The text is here for anyone who doesn't want to mess with going to a website:

Unschooling or Homeschooling?

by Billy Greer

What is the difference between unschooling and homeschooling? At one time
they were just two terms for the same thing, so the question was like asking what
the difference is between a car and an automobile. Today, homeschooling has
remained a generic term while unschooling has come to refer to a specific type
of homeschooling. So now the question is like asking what the difference is
between a Ferrari and a car. Just what is it about unschooling that
differentiates it from other types of homeschooling enough to warrant its own term?

Before we look at that question, let's look at a history of the words. At one
time, there was no special term for people who took their children out of the
public school system to teach them at home. If you look at references to
education before there even was a public school system, you will see phrases such
as "tutored at home," "self-taught," or "no formal education" to refer to
people we might now call homeschooled.

Even after the modern homeschooling movement got started, there wasn't a
standard term for what these parents were doing.

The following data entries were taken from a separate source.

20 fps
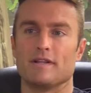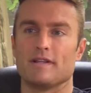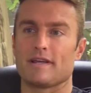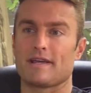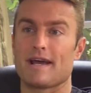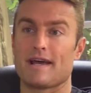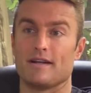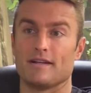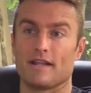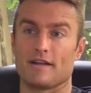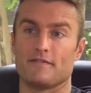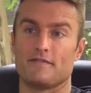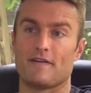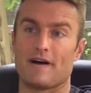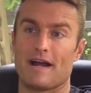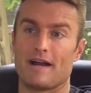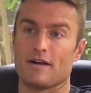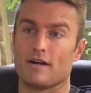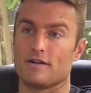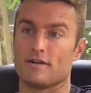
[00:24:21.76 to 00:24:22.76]
really kind of lit a
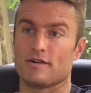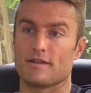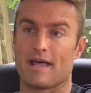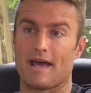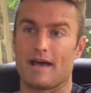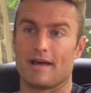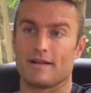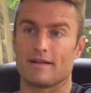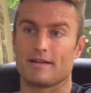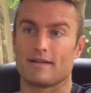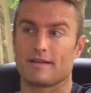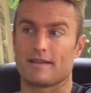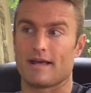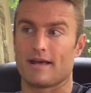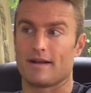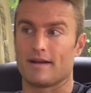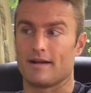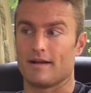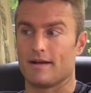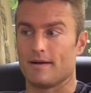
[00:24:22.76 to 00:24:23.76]
fire under that
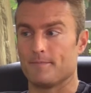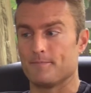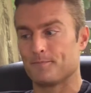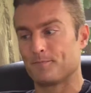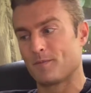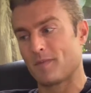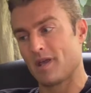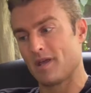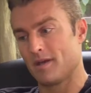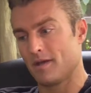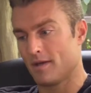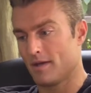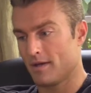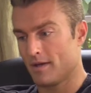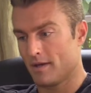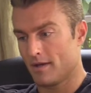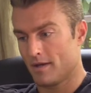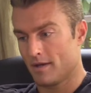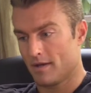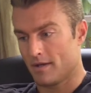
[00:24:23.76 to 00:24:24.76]
that uh,
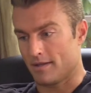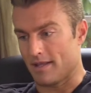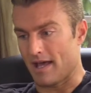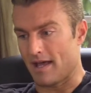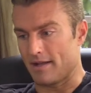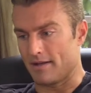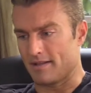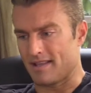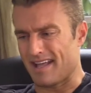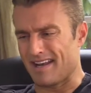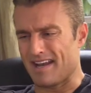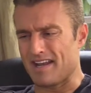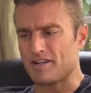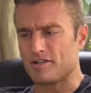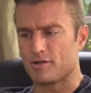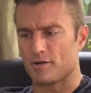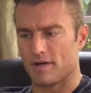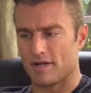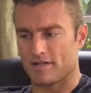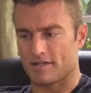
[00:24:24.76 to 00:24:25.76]
that that
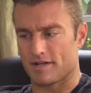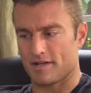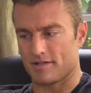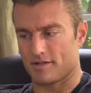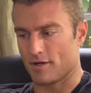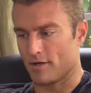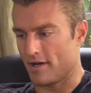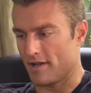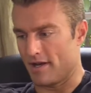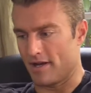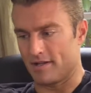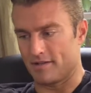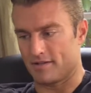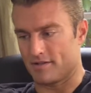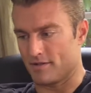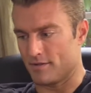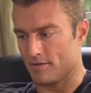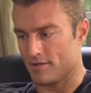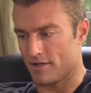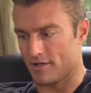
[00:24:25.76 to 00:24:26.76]
interest and turn it
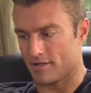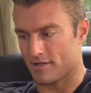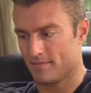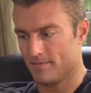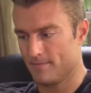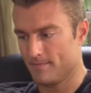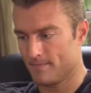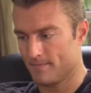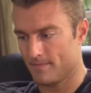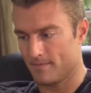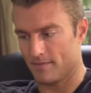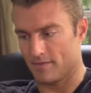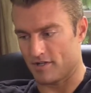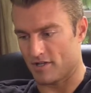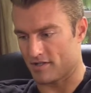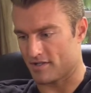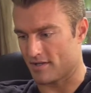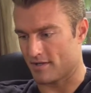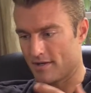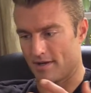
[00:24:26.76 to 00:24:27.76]
into just
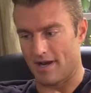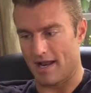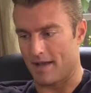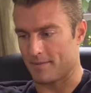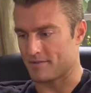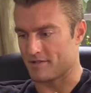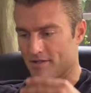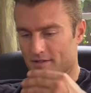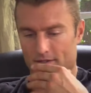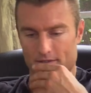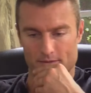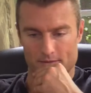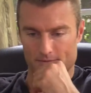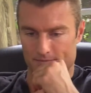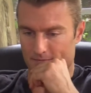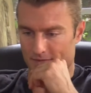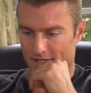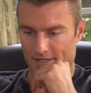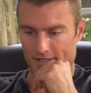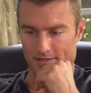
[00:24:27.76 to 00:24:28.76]
just an absolute
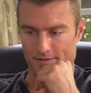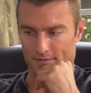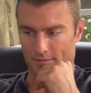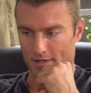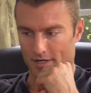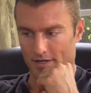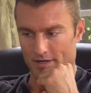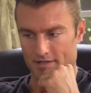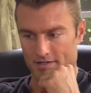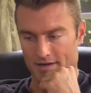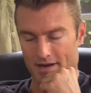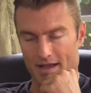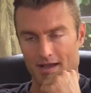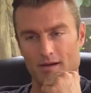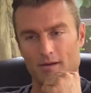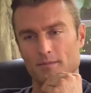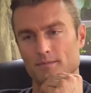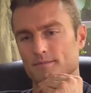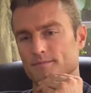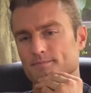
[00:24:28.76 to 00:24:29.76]
yeah where it is
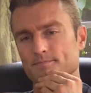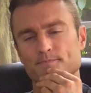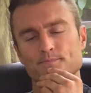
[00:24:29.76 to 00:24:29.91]
now.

People simply referred to
teaching their children at home, or not sending them to school. In issue #108 of
Growing Without Schooling, Susannah Sheffer tells us that the first issue of GWS
(published in 1977), did not even make use of the term homeschooling. In issue
#2, John Holt used the term unschooling, but it was used as a general term for
what we now call homeschooling. In issue #118 of GWS, Aaron Falbel tells us
that Holt wrote in issue #2 of GWS (Nov. 1977) that they [GWS] would use
unschooling "when we mean taking kids out of school." Falbel goes on to say that it
wasn't until the early 1980's that the term homeschooling became more popular.

I don't know when it happened or who first used the phrase, but it is pretty
easy to see that if most kids went to public school, then people might say
kids who were taught at home went to "home school." As the term has become more
an accepted part of our vocabulary, it has moved from the novelty phrase "home
schooling" (in quotes) to home schooling (no quotes), to home-schooling
(hyphenated), and now homeschooling (one word).

John Holt is considered the father of unschooling and the person who coined
the term. In Holt's early writings, he seemed to hold out hope that the school
system could be fixed, but he later became more convinced that parents were
better off taking their kids out of schools. I imagine that it then seemed
natural to him to refer to the process of not sending your kids to school as
unschooling, as in not schooling.

While the terms may have been interchangeable originally, that is no longer
the case today. Unschooling has become associated with the particular style of
homeschooling in which no set curriculum is used. Where the split originated
is hard to say, but part of the reason for the division is probably because of
the words themselves. Homeschooling carries an implication of
schooling-at-home, while unschooling connotes that what you are doing is the opposite of
school. People who accepted the teaching techniques of school but wanted more
control over the subject matter, socialization, or morals that their children were
exposed to might readily accept the term homeschooling. People who disliked
the teaching techniques and environment of school might be more inclined to use
the term unschooling.

Currently, homeschooling is considered to span a spectrum from those who
school-at-home to those who unschool. The school-at home designation is
self-explanatory. This group revels in all the trappings of school! They may have the
same desks used in the public schools, some of the same text books, and they may
even start each day by ringing a bell and saying the pledge of allegiance.
The parent assumes the role of teacher, preparing lesson plans, assigning
homework or tests, and grading papers. Their "holy grail" is the search for the
perfect curriculum, the one that will cover everything their children need to

What is it that unschoolers do? Where do you find a curriculum package that
will help you to be an unschooler? The reason that unschooling is hard to
explain and hard for some people to understand, is that it is not a technique that
can be broken down to a step by step process. Rather, unschooling is an
attitude, a way of life. Where most homeschooling puts the emphasis on what needs to
be learned, unschooling puts the emphasis on who is doing the learning. This
makes it a very personalized experience and one that does not lend itself well
to the one size-fits-all approach of a commercial curriculum package.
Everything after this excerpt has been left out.